═════ Data to use

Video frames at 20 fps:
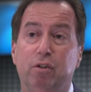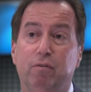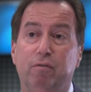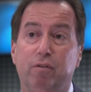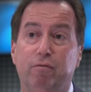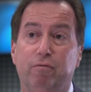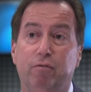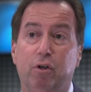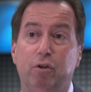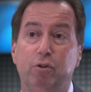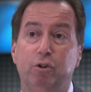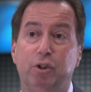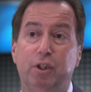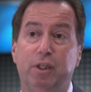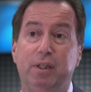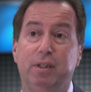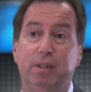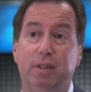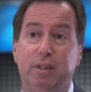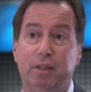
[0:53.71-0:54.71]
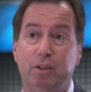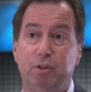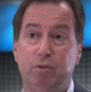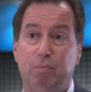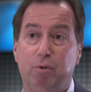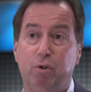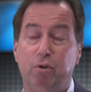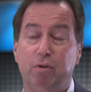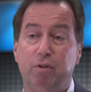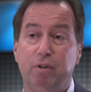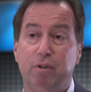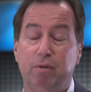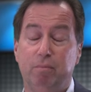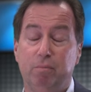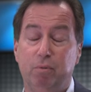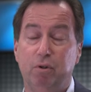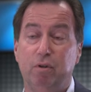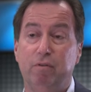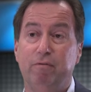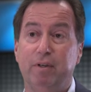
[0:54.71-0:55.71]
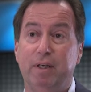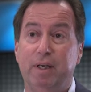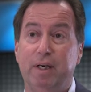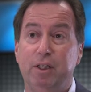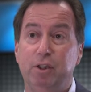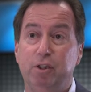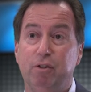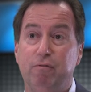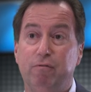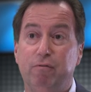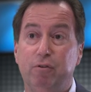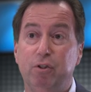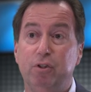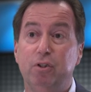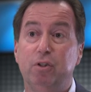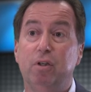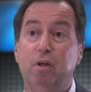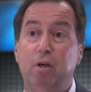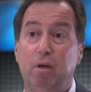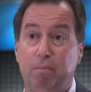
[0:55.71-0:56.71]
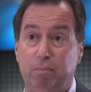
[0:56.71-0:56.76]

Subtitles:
of the flow sheet that does purification first.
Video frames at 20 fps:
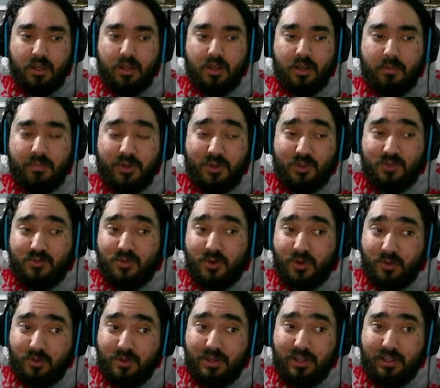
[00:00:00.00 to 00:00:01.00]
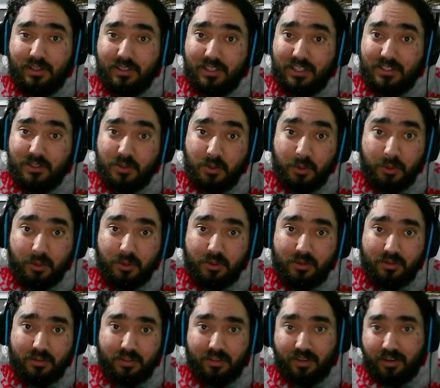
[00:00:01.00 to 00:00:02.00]
Because for Google, it's good
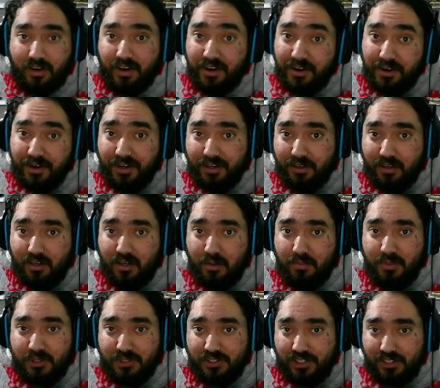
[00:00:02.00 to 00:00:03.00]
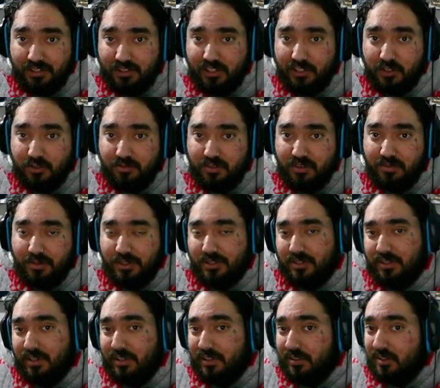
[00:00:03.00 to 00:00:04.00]
they are earning a percentage of every
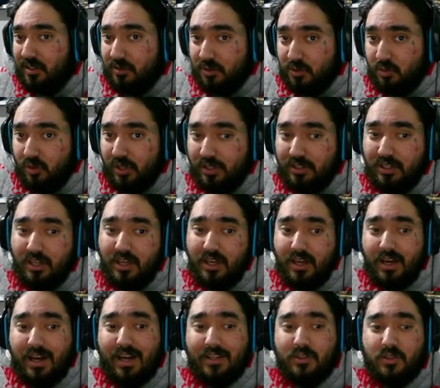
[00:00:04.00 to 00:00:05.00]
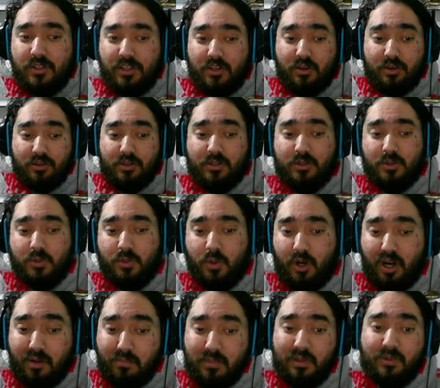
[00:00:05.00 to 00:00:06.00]
sale that goes to that. And in order to
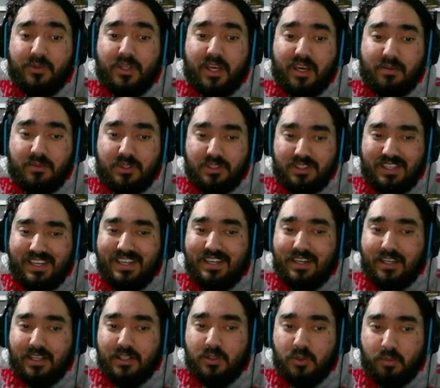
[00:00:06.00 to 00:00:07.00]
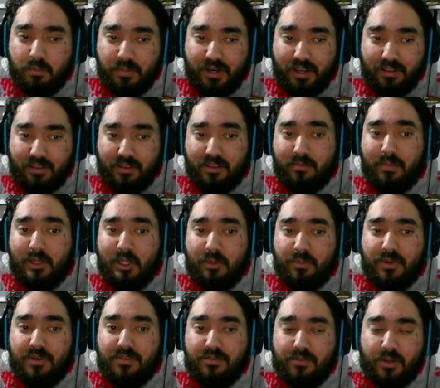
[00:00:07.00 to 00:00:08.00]
upload games, they need to pay the
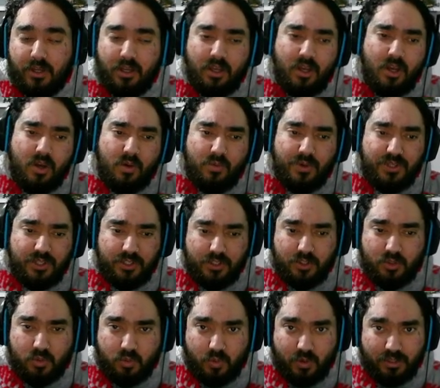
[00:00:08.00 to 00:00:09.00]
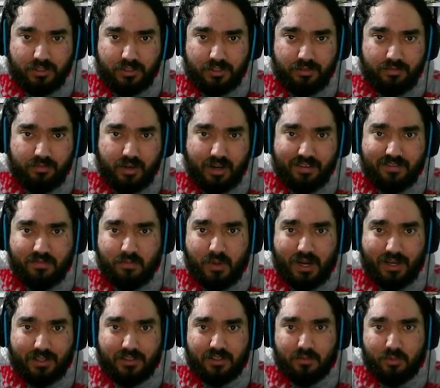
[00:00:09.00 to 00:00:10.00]
developer fee, which is 25
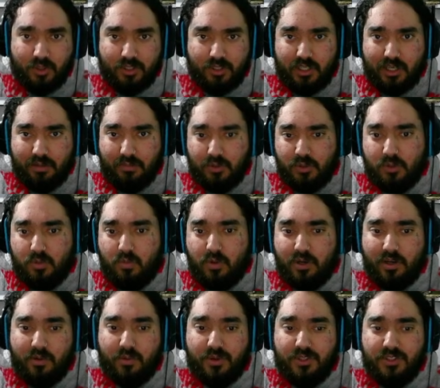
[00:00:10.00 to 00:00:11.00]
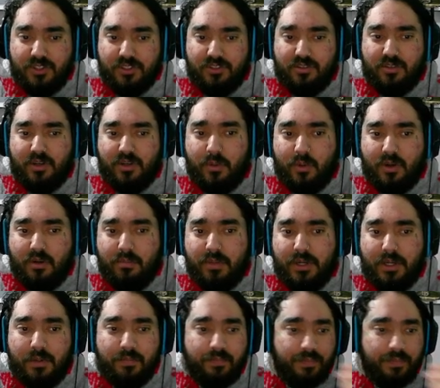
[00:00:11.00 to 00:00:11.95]
bucks every time you want to register a new company,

══════════

> **Task brief**:
Please transcribe exactly the lines from the one containing "[0:53.71-0:54.71]" through the last line of the records above, both included, and leave out every picture.

> **Output of the task**:
[0:53.71-0:54.71]
[0:54.71-0:55.71]
[0:55.71-0:56.71]
[0:56.71-0:56.76]

Subtitles:
of the flow sheet that does purification first.
Video frames at 20 fps:
[00:00:00.00 to 00:00:01.00]
[00:00:01.00 to 00:00:02.00]
Because for Google, it's good
[00:00:02.00 to 00:00:03.00]
[00:00:03.00 to 00:00:04.00]
they are earning a percentage of every
[00:00:04.00 to 00:00:05.00]
[00:00:05.00 to 00:00:06.00]
sale that goes to that. And in order to
[00:00:06.00 to 00:00:07.00]
[00:00:07.00 to 00:00:08.00]
upload games, they need to pay the
[00:00:08.00 to 00:00:09.00]
[00:00:09.00 to 00:00:10.00]
developer fee, which is 25
[00:00:10.00 to 00:00:11.00]
[00:00:11.00 to 00:00:11.95]
bucks every time you want to register a new company,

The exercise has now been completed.